◆ **Exercise brief**
Copy the data exactly as it appears, and do not include any pictures.

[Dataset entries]
◇ ◇ ◇ ◇

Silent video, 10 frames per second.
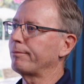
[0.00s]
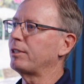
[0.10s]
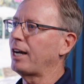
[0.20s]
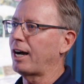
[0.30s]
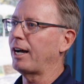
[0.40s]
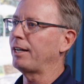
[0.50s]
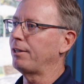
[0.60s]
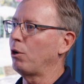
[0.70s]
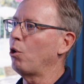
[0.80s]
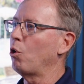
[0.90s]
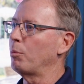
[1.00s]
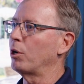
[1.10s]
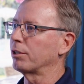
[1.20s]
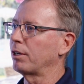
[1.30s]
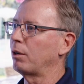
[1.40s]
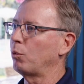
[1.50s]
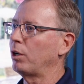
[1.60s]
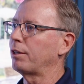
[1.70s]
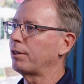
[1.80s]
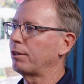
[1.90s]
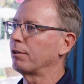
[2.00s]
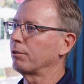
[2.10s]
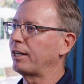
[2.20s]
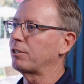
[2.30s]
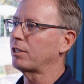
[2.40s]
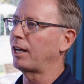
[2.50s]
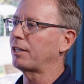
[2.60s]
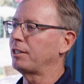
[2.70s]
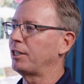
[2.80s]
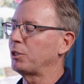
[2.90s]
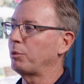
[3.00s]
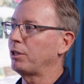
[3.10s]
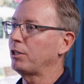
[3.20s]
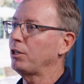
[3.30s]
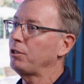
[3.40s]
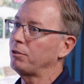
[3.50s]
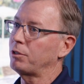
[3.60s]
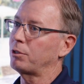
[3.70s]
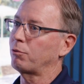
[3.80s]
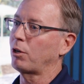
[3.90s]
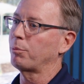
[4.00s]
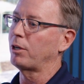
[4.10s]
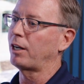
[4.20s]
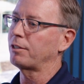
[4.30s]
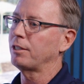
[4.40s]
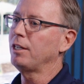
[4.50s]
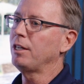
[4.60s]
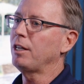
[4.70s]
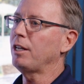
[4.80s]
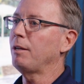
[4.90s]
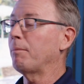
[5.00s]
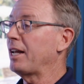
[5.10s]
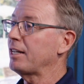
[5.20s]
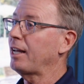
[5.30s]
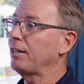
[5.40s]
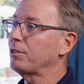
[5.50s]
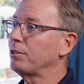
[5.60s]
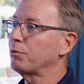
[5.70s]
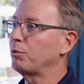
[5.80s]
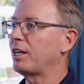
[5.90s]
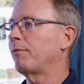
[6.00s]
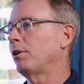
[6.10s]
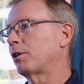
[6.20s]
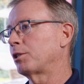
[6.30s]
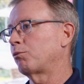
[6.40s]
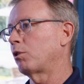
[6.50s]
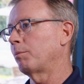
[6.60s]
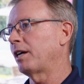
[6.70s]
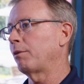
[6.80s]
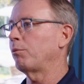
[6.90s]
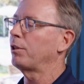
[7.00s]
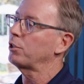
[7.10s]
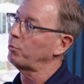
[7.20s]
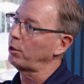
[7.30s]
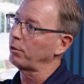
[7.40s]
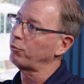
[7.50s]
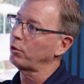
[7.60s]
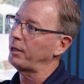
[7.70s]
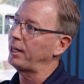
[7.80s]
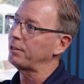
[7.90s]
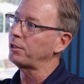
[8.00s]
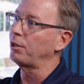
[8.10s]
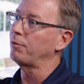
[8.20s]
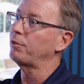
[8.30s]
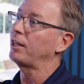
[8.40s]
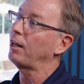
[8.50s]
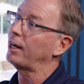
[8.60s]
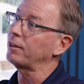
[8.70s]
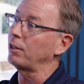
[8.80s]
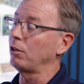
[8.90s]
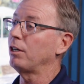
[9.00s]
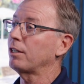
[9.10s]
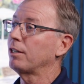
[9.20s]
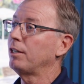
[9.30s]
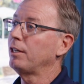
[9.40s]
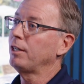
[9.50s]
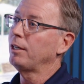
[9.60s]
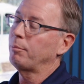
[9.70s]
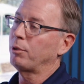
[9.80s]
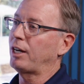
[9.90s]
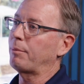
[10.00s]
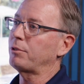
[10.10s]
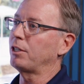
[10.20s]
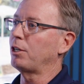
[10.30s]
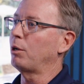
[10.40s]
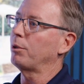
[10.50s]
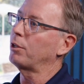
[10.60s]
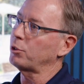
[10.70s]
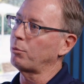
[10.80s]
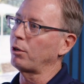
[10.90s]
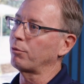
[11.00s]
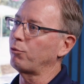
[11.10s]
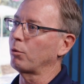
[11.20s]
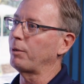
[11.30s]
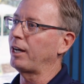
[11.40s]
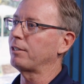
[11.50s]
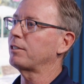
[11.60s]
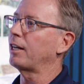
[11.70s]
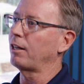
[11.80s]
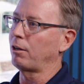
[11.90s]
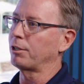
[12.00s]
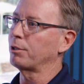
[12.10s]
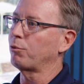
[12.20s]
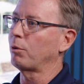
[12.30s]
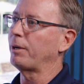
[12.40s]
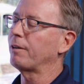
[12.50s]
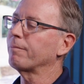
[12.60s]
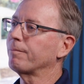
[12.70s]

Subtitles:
guide the homeowner on what the right selection is. But the good news is for our products, in many cases, we have a larger format with a smaller format. So if they like the look, perhaps they go with the smaller format instead of the larger format.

◇ ◇ ◇ ◇

◆ **Exercise response**
Silent video, 10 frames per second.
[0.00s]
[0.10s]
[0.20s]
[0.30s]
[0.40s]
[0.50s]
[0.60s]
[0.70s]
[0.80s]
[0.90s]
[1.00s]
[1.10s]
[1.20s]
[1.30s]
[1.40s]
[1.50s]
[1.60s]
[1.70s]
[1.80s]
[1.90s]
[2.00s]
[2.10s]
[2.20s]
[2.30s]
[2.40s]
[2.50s]
[2.60s]
[2.70s]
[2.80s]
[2.90s]
[3.00s]
[3.10s]
[3.20s]
[3.30s]
[3.40s]
[3.50s]
[3.60s]
[3.70s]
[3.80s]
[3.90s]
[4.00s]
[4.10s]
[4.20s]
[4.30s]
[4.40s]
[4.50s]
[4.60s]
[4.70s]
[4.80s]
[4.90s]
[5.00s]
[5.10s]
[5.20s]
[5.30s]
[5.40s]
[5.50s]
[5.60s]
[5.70s]
[5.80s]
[5.90s]
[6.00s]
[6.10s]
[6.20s]
[6.30s]
[6.40s]
[6.50s]
[6.60s]
[6.70s]
[6.80s]
[6.90s]
[7.00s]
[7.10s]
[7.20s]
[7.30s]
[7.40s]
[7.50s]
[7.60s]
[7.70s]
[7.80s]
[7.90s]
[8.00s]
[8.10s]
[8.20s]
[8.30s]
[8.40s]
[8.50s]
[8.60s]
[8.70s]
[8.80s]
[8.90s]
[9.00s]
[9.10s]
[9.20s]
[9.30s]
[9.40s]
[9.50s]
[9.60s]
[9.70s]
[9.80s]
[9.90s]
[10.00s]
[10.10s]
[10.20s]
[10.30s]
[10.40s]
[10.50s]
[10.60s]
[10.70s]
[10.80s]
[10.90s]
[11.00s]
[11.10s]
[11.20s]
[11.30s]
[11.40s]
[11.50s]
[11.60s]
[11.70s]
[11.80s]
[11.90s]
[12.00s]
[12.10s]
[12.20s]
[12.30s]
[12.40s]
[12.50s]
[12.60s]
[12.70s]

Subtitles:
guide the homeowner on what the right selection is. But the good news is for our products, in many cases, we have a larger format with a smaller format. So if they like the look, perhaps they go with the smaller format instead of the larger format.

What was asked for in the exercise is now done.